PROBLEM DETAILS =
Where a picture occurs in the data, omit it, and copy all remaining data exactly.

GIVEN INFORMATION =
________________

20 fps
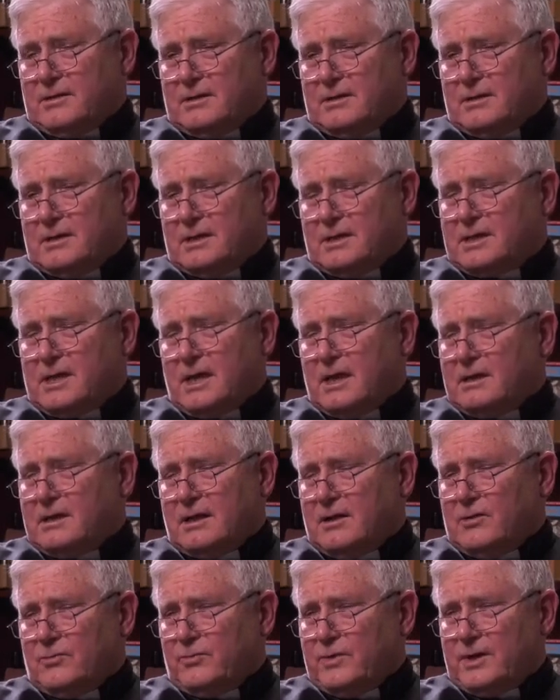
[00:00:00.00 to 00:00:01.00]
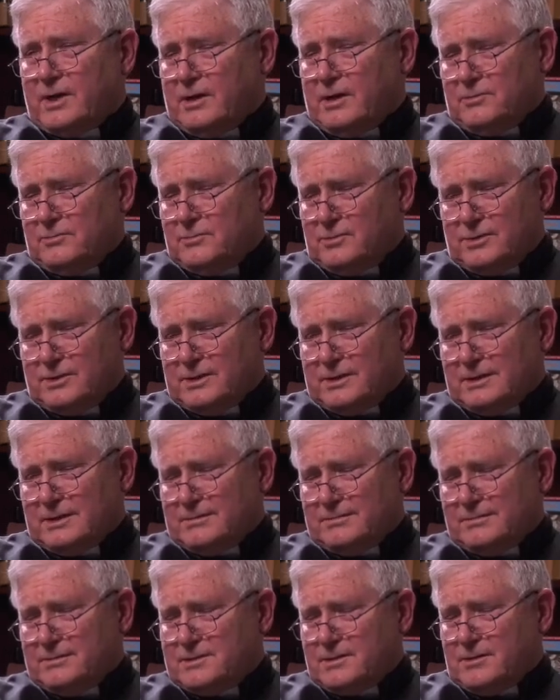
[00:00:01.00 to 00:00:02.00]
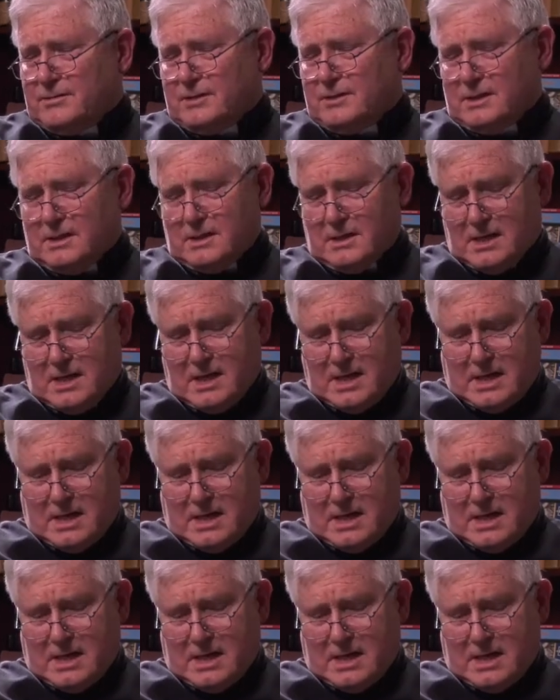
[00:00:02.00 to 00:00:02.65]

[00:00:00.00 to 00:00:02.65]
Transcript: he can't outwit our Lord, certainly.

________________

RESPONSE TO THE TASK =
20 fps
[00:00:00.00 to 00:00:01.00]
[00:00:01.00 to 00:00:02.00]
[00:00:02.00 to 00:00:02.65]

[00:00:00.00 to 00:00:02.65]
Transcript: he can't outwit our Lord, certainly.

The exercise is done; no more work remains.